Stored data entries:
::::::::

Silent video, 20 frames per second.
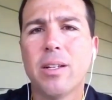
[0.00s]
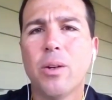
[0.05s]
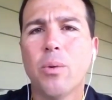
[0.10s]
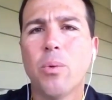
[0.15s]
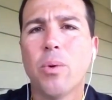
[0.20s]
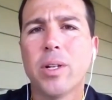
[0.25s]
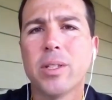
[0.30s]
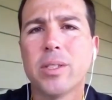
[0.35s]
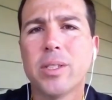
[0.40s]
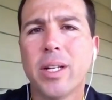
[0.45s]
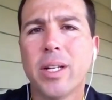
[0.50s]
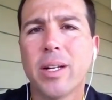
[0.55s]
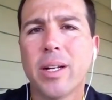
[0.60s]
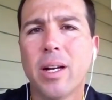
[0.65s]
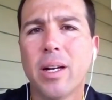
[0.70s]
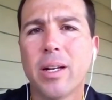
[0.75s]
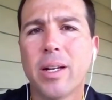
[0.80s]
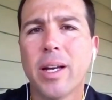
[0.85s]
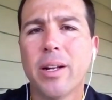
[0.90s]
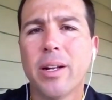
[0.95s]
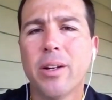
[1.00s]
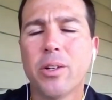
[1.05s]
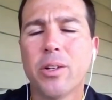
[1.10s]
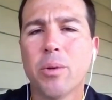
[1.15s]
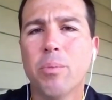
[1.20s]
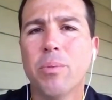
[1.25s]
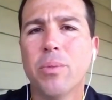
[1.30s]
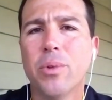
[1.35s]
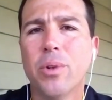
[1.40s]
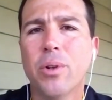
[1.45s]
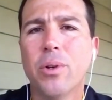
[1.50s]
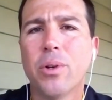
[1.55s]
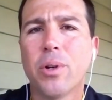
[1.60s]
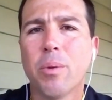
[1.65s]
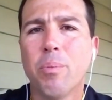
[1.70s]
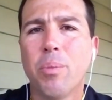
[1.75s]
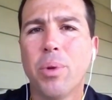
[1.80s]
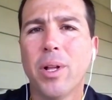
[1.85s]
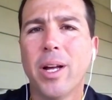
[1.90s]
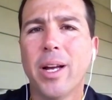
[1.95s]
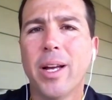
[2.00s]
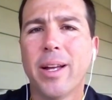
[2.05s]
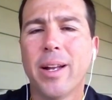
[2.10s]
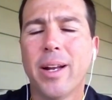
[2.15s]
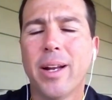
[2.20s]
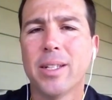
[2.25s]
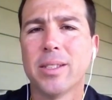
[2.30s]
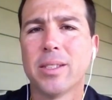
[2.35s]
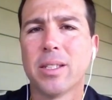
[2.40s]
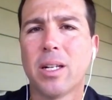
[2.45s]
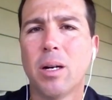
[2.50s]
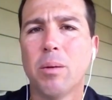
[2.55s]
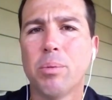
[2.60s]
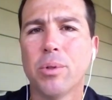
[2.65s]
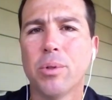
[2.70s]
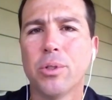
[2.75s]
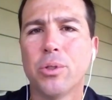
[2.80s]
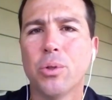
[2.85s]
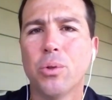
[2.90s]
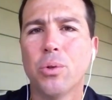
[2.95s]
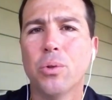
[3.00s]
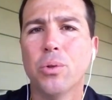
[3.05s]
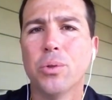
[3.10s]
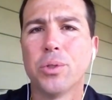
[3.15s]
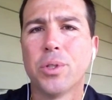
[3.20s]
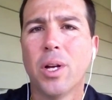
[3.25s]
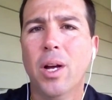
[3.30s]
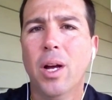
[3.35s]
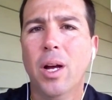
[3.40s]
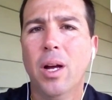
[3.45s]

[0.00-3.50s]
You want to see a kid who can play and has a couple of tools.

::::::::

Task to complete »
The records above need to be reproduced exactly, with all images omitted.

Result for this exercise »
Silent video, 20 frames per second.
[0.00s]
[0.05s]
[0.10s]
[0.15s]
[0.20s]
[0.25s]
[0.30s]
[0.35s]
[0.40s]
[0.45s]
[0.50s]
[0.55s]
[0.60s]
[0.65s]
[0.70s]
[0.75s]
[0.80s]
[0.85s]
[0.90s]
[0.95s]
[1.00s]
[1.05s]
[1.10s]
[1.15s]
[1.20s]
[1.25s]
[1.30s]
[1.35s]
[1.40s]
[1.45s]
[1.50s]
[1.55s]
[1.60s]
[1.65s]
[1.70s]
[1.75s]
[1.80s]
[1.85s]
[1.90s]
[1.95s]
[2.00s]
[2.05s]
[2.10s]
[2.15s]
[2.20s]
[2.25s]
[2.30s]
[2.35s]
[2.40s]
[2.45s]
[2.50s]
[2.55s]
[2.60s]
[2.65s]
[2.70s]
[2.75s]
[2.80s]
[2.85s]
[2.90s]
[2.95s]
[3.00s]
[3.05s]
[3.10s]
[3.15s]
[3.20s]
[3.25s]
[3.30s]
[3.35s]
[3.40s]
[3.45s]

[0.00-3.50s]
You want to see a kid who can play and has a couple of tools.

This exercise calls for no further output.